The book’s review and analysis of the meaning and uses of the pro-slavery interpretation of the events of Genesis, chapter 9, meet the author’s stated intentions and give validity to the book’s title. However, in his attempt to place said interpretation in an historical context the author reduces the force of his argument and clouds the meaning and value of his research.
A superb analysis of the long history of Judeo-Christian racial and racist interpretations of Genesis 9-11. Haynes focuses primarily on racist interpretations for the justification of slavery in antebellum America, but he goes beyond that with chapters dealing with the introduction of Higher Criticism as well as modern scholastic interpretations of the passage.
Haynes thoroughly analyzes the history of Judeo-Chrisitian interpretation of Genesis 9-11 as pro-slavery text. With chapters on biblical exegesis, cultural analysis of the American South, and important, representative figures like Palmer, Haynes covers a lot of ground in a fairly short book. My primary critique has less to do with Haynes and more to do with what seems like straightforward motivated readings on the Bible. I would have liked to see more detail on how the various Jewish and Christian legends become canonical in their own way.
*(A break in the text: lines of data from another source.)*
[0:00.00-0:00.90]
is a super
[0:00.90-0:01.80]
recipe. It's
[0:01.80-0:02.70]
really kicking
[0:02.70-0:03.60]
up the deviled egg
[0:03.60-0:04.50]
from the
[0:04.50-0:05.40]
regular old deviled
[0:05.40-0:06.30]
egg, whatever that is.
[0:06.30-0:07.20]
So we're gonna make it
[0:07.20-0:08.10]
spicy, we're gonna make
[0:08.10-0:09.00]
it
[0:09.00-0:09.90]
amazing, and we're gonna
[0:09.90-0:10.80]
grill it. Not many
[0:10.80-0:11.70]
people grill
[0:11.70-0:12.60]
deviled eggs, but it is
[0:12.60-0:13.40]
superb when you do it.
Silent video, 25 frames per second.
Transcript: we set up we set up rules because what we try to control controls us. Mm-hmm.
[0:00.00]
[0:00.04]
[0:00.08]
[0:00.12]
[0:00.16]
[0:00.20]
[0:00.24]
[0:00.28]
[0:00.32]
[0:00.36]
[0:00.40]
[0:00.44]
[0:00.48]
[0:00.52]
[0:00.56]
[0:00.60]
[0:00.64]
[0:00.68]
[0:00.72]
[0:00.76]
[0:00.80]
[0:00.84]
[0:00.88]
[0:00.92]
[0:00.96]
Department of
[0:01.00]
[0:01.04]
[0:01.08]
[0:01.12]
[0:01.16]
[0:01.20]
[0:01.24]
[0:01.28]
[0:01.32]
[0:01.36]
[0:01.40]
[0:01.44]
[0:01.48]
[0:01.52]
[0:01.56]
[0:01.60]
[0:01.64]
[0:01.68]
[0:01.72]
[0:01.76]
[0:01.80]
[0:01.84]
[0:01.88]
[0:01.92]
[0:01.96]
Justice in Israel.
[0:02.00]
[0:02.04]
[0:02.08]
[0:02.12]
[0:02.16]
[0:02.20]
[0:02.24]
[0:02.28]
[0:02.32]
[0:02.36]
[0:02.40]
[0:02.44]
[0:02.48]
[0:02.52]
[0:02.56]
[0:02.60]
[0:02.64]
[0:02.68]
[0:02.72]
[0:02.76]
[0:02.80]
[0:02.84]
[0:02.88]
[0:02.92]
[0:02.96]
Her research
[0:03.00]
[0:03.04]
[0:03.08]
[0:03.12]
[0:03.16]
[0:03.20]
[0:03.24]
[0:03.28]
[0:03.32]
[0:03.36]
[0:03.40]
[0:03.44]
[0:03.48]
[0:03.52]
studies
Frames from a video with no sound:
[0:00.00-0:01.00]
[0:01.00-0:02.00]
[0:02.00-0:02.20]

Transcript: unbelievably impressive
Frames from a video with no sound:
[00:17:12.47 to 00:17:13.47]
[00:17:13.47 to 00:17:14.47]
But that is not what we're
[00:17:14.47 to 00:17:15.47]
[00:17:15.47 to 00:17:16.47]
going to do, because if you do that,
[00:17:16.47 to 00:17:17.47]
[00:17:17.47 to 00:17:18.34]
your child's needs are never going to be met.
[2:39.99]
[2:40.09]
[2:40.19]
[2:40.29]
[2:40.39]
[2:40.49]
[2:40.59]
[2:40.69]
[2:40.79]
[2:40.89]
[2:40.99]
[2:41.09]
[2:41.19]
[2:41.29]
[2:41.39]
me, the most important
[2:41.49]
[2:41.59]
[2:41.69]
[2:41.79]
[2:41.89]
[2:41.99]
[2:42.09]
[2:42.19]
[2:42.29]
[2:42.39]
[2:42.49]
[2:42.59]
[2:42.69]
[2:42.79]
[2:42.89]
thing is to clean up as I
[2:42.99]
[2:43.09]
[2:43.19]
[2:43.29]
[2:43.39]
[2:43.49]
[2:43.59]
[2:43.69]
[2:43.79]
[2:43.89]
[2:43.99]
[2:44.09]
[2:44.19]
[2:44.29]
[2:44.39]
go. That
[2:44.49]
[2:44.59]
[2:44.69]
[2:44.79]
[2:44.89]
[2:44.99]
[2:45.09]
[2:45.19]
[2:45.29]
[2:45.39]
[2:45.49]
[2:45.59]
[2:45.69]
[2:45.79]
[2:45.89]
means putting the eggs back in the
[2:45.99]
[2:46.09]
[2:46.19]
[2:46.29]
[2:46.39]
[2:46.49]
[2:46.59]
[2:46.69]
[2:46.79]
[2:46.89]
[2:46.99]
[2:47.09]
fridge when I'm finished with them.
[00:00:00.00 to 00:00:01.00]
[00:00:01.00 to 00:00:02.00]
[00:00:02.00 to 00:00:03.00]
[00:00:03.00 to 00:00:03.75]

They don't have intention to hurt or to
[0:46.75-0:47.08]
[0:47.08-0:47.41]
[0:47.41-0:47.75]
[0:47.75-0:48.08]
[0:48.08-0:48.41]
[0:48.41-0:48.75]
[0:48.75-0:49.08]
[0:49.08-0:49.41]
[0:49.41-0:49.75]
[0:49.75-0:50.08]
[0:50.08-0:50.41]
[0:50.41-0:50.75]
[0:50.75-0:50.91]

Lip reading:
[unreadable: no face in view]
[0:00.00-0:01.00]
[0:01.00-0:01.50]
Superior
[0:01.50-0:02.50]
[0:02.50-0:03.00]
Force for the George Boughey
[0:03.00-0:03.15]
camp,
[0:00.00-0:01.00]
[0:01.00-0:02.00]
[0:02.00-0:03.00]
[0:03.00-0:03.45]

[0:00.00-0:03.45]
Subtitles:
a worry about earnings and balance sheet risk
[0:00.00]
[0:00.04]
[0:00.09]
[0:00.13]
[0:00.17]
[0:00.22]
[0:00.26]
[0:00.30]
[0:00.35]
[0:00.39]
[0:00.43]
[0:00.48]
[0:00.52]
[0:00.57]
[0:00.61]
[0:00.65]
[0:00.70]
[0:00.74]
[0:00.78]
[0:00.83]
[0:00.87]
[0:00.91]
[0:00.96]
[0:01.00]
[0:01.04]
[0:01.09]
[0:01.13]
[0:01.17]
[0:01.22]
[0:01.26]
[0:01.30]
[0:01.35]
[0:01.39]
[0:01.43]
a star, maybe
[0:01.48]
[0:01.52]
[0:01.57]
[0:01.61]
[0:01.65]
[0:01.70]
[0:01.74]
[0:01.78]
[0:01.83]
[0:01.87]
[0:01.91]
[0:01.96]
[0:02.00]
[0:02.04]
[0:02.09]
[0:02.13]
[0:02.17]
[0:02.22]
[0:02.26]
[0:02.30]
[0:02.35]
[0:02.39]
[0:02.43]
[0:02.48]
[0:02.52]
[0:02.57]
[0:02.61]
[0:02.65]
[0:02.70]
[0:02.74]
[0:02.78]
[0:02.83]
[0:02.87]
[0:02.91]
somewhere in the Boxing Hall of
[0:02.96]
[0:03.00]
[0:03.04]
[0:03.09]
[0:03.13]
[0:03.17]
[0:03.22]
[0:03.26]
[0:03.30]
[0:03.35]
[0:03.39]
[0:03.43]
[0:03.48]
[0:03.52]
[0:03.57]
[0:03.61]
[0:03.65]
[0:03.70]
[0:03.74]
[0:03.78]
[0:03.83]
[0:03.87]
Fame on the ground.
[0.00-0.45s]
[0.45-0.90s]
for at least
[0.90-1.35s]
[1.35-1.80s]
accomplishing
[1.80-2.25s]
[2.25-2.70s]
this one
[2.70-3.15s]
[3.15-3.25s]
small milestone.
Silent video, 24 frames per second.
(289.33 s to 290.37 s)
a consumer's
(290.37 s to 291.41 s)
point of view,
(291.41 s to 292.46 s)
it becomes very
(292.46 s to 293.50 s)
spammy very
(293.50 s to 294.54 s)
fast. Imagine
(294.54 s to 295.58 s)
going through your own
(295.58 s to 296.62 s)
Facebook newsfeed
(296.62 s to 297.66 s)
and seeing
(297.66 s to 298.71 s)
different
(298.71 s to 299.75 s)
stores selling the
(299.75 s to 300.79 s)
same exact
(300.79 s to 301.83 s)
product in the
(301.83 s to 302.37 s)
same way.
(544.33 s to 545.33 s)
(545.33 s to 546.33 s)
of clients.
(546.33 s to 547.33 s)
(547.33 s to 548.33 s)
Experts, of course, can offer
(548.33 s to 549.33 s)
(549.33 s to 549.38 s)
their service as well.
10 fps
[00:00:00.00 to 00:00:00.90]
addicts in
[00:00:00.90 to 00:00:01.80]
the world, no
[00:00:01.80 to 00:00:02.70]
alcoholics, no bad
The author does a reasonably good job showing that the story of Noah's curse was popular in antebellum America partly because it resonated with the Southern honor culture. I was also quite happy with his inclusion of the Nimrod legend in his history. I wasn't aware of how closely the Ham and Nimrod stories were linked in Southern defenses of slavery. For the most part, however, the author's analysis isn't particularly deep, insightful, or inclusive of non-obvious primary sources. I was especially disappointed by his failure to discuss how proslavery Bible readers rationalized applying Noah's curse to all Hamites when Genesis clearly applies it only to descendants of Canaan.